[Extracted data entries]
======

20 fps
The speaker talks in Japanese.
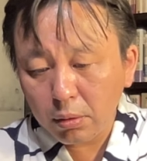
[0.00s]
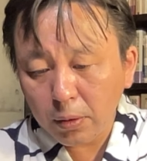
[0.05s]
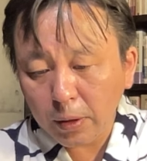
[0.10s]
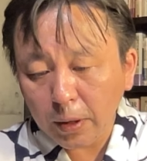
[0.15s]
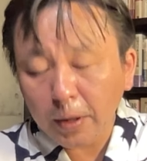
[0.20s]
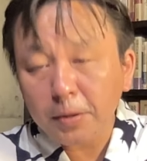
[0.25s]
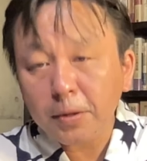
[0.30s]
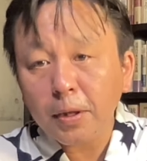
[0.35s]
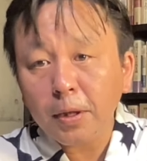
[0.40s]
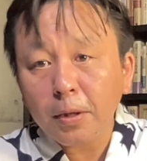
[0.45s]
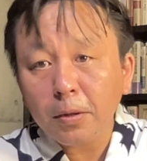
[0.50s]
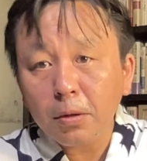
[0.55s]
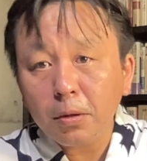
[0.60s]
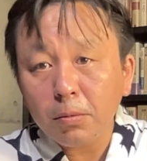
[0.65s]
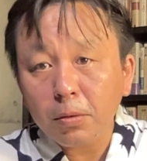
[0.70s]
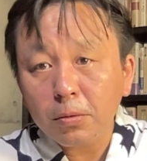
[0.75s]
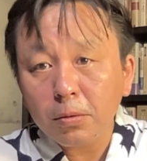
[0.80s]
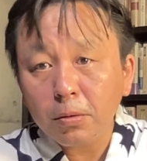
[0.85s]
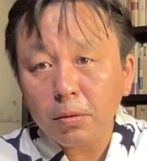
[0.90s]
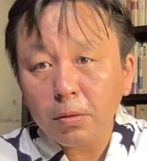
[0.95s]
なんか知らんけ
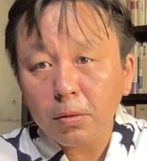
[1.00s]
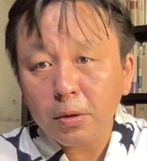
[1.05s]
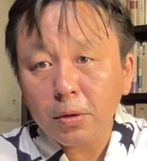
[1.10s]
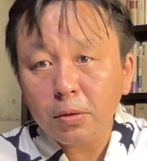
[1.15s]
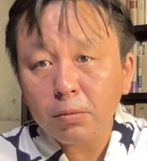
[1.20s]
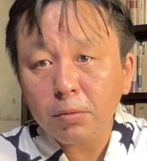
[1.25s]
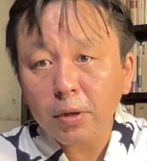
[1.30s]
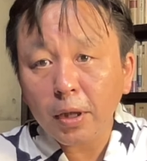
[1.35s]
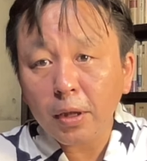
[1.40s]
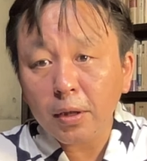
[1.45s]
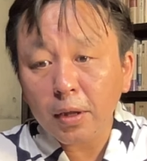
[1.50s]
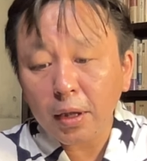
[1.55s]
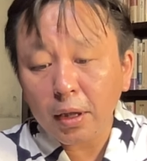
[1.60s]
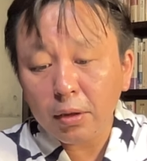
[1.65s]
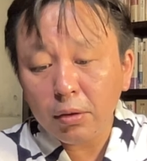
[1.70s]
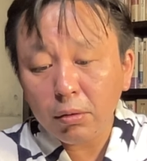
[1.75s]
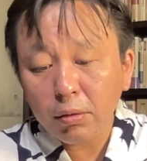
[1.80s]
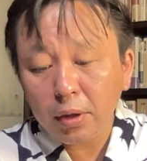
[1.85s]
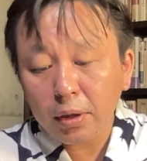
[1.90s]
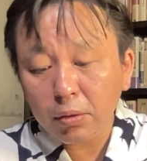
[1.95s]
どもその泉健太
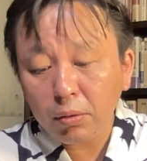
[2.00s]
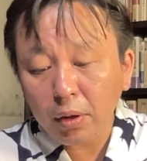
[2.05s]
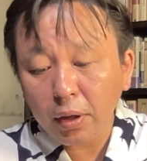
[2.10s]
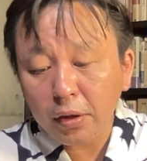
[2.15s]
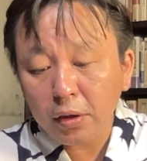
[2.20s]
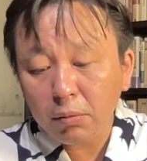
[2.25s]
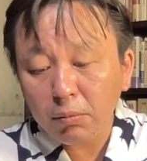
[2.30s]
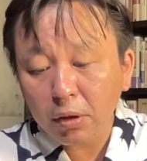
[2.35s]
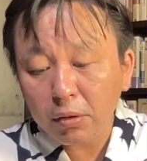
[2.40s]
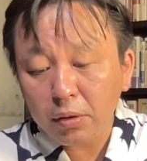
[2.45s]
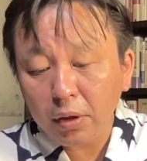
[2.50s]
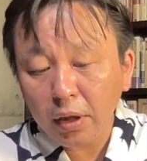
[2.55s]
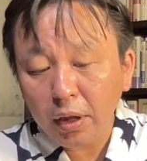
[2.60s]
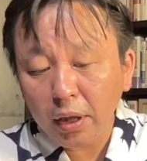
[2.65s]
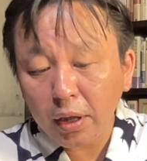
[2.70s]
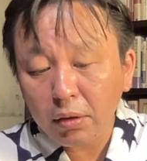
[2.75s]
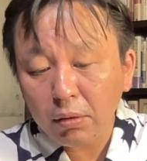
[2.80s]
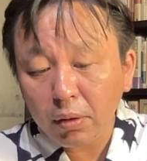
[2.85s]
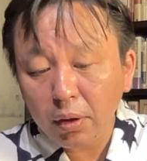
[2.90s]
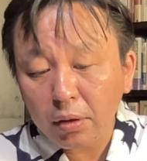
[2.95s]
がどうやとか石丸さん
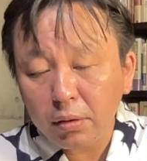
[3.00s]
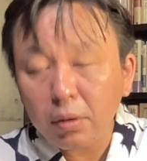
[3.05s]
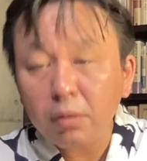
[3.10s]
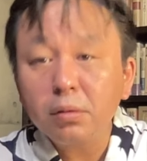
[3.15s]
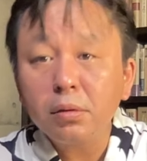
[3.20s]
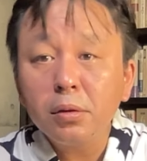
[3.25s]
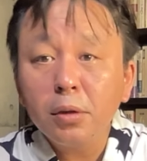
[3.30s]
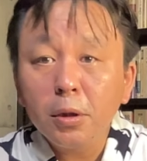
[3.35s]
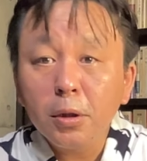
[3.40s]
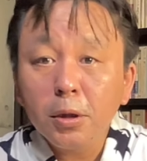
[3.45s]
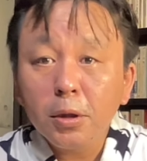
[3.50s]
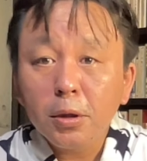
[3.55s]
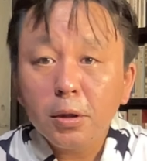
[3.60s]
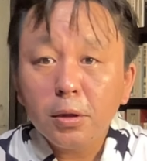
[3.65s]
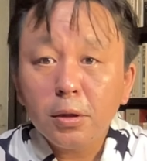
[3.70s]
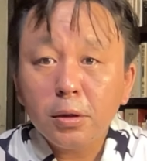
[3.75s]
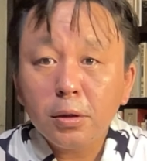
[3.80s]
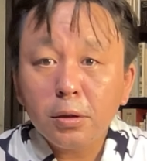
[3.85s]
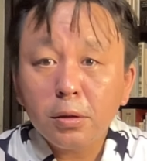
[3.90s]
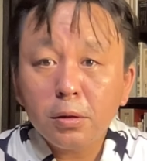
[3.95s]
がええとか言うてる
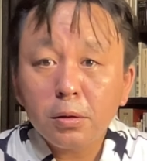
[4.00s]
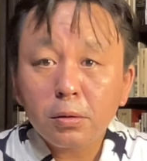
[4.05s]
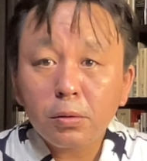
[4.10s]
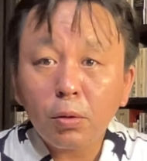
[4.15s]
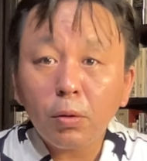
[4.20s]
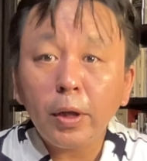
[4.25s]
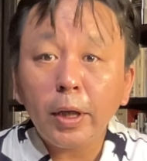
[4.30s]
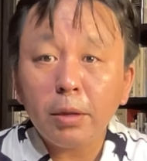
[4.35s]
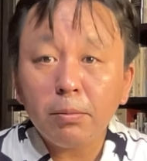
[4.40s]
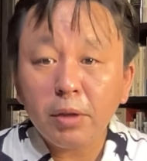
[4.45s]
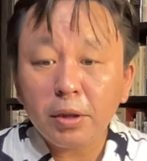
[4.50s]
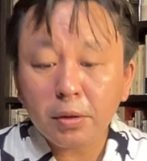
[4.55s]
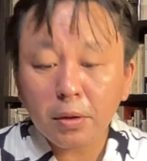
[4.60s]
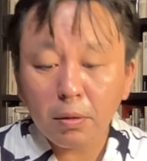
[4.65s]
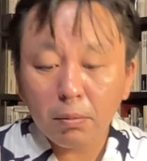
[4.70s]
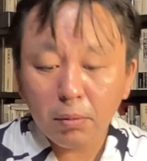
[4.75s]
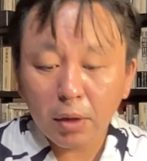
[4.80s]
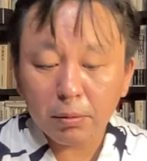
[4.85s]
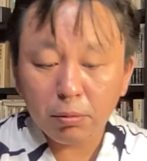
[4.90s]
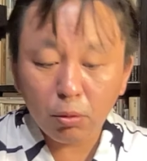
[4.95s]
子がいます
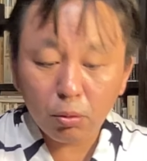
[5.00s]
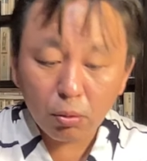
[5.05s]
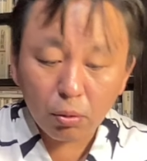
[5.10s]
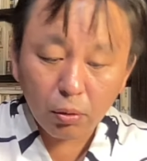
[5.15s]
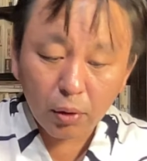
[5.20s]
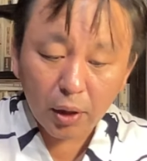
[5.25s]
けど、まあ、その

======

* **Try it**:
Quote the entries in full. Any image among them is to be omitted from the copy.

* **Solution for this exercise**:
20 fps
The speaker talks in Japanese.
[0.00s]
[0.05s]
[0.10s]
[0.15s]
[0.20s]
[0.25s]
[0.30s]
[0.35s]
[0.40s]
[0.45s]
[0.50s]
[0.55s]
[0.60s]
[0.65s]
[0.70s]
[0.75s]
[0.80s]
[0.85s]
[0.90s]
[0.95s]
なんか知らんけ
[1.00s]
[1.05s]
[1.10s]
[1.15s]
[1.20s]
[1.25s]
[1.30s]
[1.35s]
[1.40s]
[1.45s]
[1.50s]
[1.55s]
[1.60s]
[1.65s]
[1.70s]
[1.75s]
[1.80s]
[1.85s]
[1.90s]
[1.95s]
どもその泉健太
[2.00s]
[2.05s]
[2.10s]
[2.15s]
[2.20s]
[2.25s]
[2.30s]
[2.35s]
[2.40s]
[2.45s]
[2.50s]
[2.55s]
[2.60s]
[2.65s]
[2.70s]
[2.75s]
[2.80s]
[2.85s]
[2.90s]
[2.95s]
がどうやとか石丸さん
[3.00s]
[3.05s]
[3.10s]
[3.15s]
[3.20s]
[3.25s]
[3.30s]
[3.35s]
[3.40s]
[3.45s]
[3.50s]
[3.55s]
[3.60s]
[3.65s]
[3.70s]
[3.75s]
[3.80s]
[3.85s]
[3.90s]
[3.95s]
がええとか言うてる
[4.00s]
[4.05s]
[4.10s]
[4.15s]
[4.20s]
[4.25s]
[4.30s]
[4.35s]
[4.40s]
[4.45s]
[4.50s]
[4.55s]
[4.60s]
[4.65s]
[4.70s]
[4.75s]
[4.80s]
[4.85s]
[4.90s]
[4.95s]
子がいます
[5.00s]
[5.05s]
[5.10s]
[5.15s]
[5.20s]
[5.25s]
けど、まあ、その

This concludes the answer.